Instructions to follow:
Copy out the data word for word, without any of its pictures.
::::::::
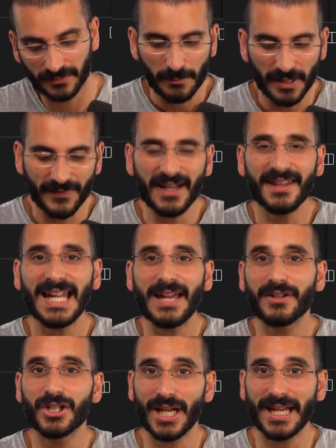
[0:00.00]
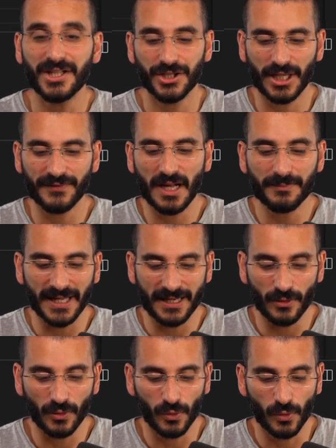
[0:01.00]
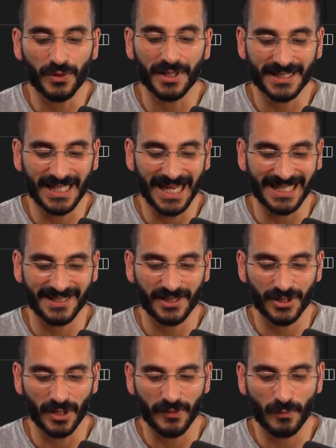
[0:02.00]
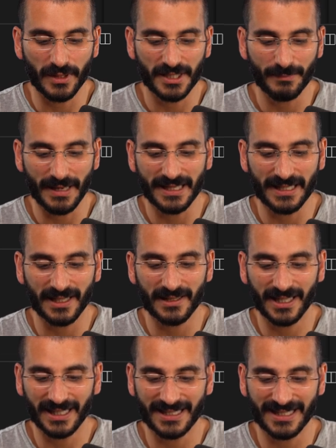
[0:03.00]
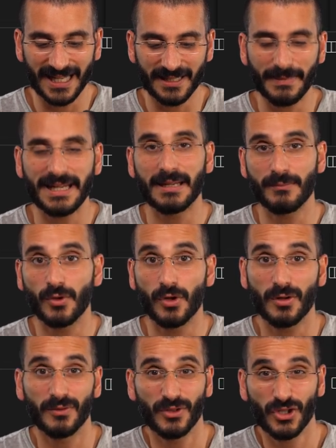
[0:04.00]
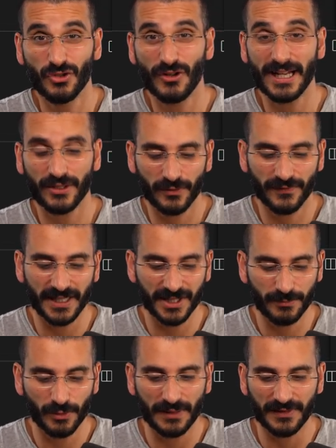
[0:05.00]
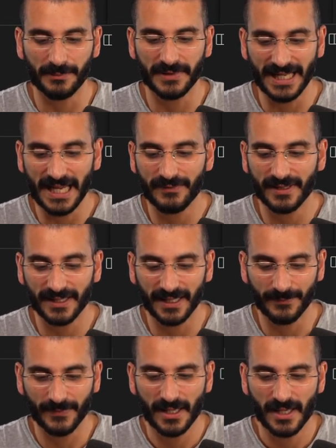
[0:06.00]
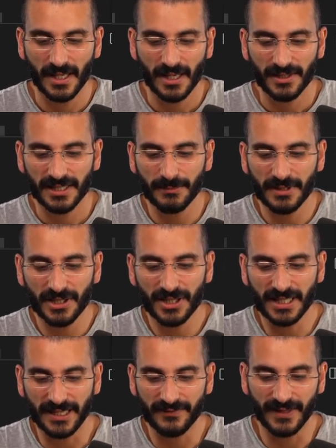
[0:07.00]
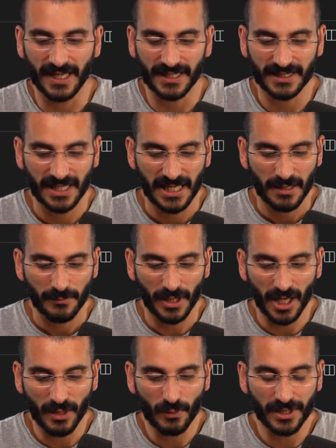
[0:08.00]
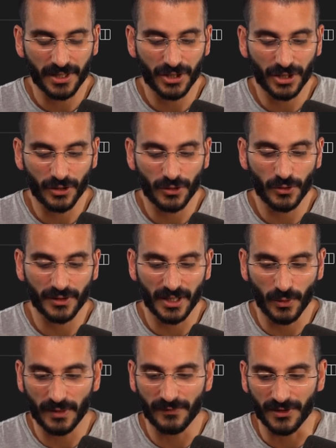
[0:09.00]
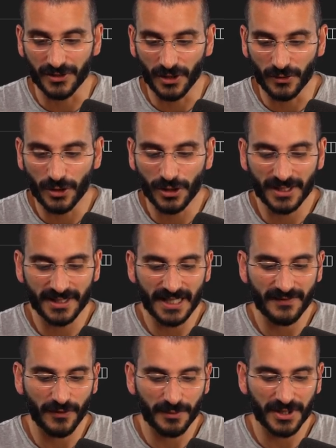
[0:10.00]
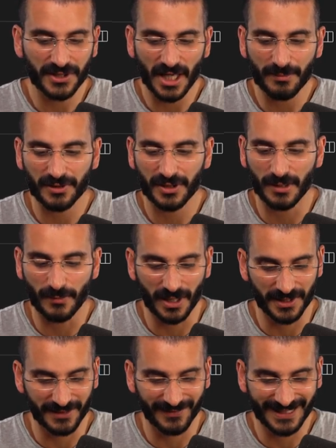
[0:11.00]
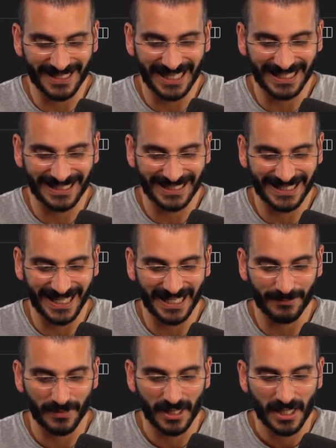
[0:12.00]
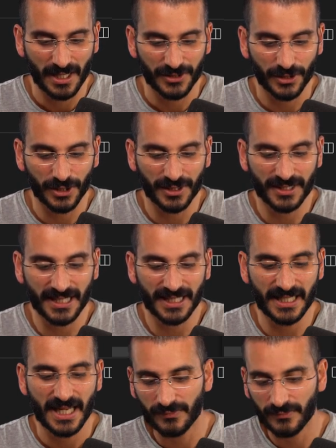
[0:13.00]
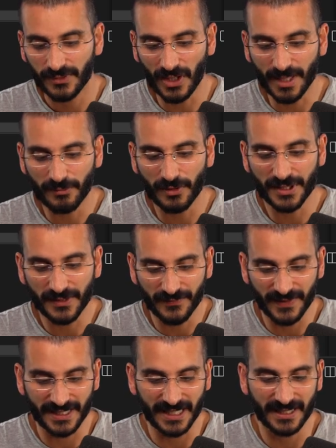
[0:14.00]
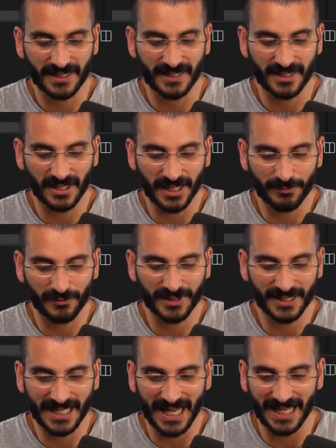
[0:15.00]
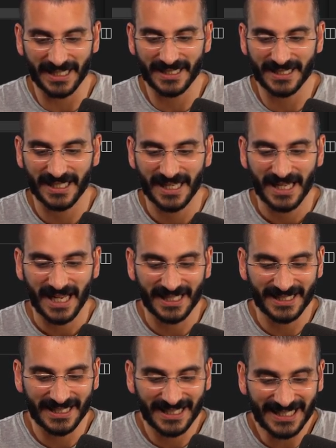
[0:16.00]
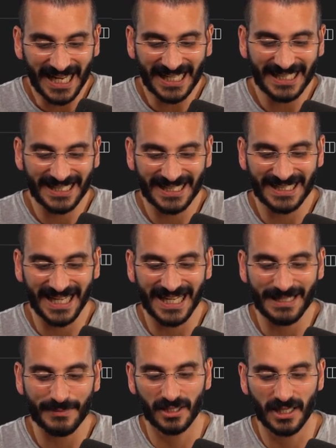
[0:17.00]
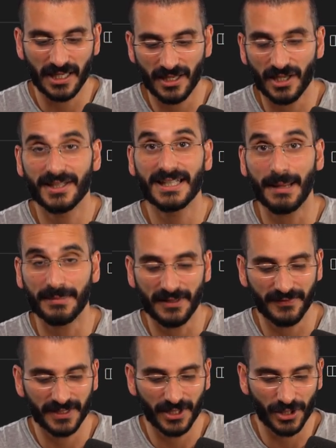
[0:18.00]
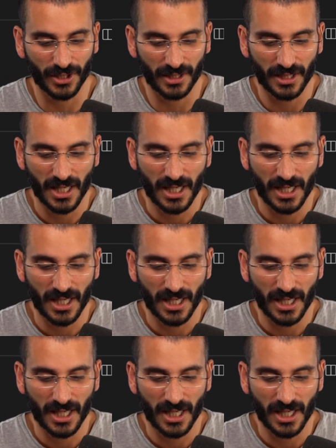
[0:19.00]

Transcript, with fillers: But if anything ever changes, you have to update all the tests. So if you wanted to make, like I said, make it more strict or flexible, you have to update everything. So let me just save that. But I wanted to show you the equivalent. So you can see from the Cypress commands, they're exactly the same. So you can see Cypress visits, Cypress gets, and it's exactly the same in our step definition.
::::::::
Completed exercise:
[0:00.00]
[0:01.00]
[0:02.00]
[0:03.00]
[0:04.00]
[0:05.00]
[0:06.00]
[0:07.00]
[0:08.00]
[0:09.00]
[0:10.00]
[0:11.00]
[0:12.00]
[0:13.00]
[0:14.00]
[0:15.00]
[0:16.00]
[0:17.00]
[0:18.00]
[0:19.00]

Transcript, with fillers: But if anything ever changes, you have to update all the tests. So if you wanted to make, like I said, make it more strict or flexible, you have to update everything. So let me just save that. But I wanted to show you the equivalent. So you can see from the Cypress commands, they're exactly the same. So you can see Cypress visits, Cypress gets, and it's exactly the same in our step definition.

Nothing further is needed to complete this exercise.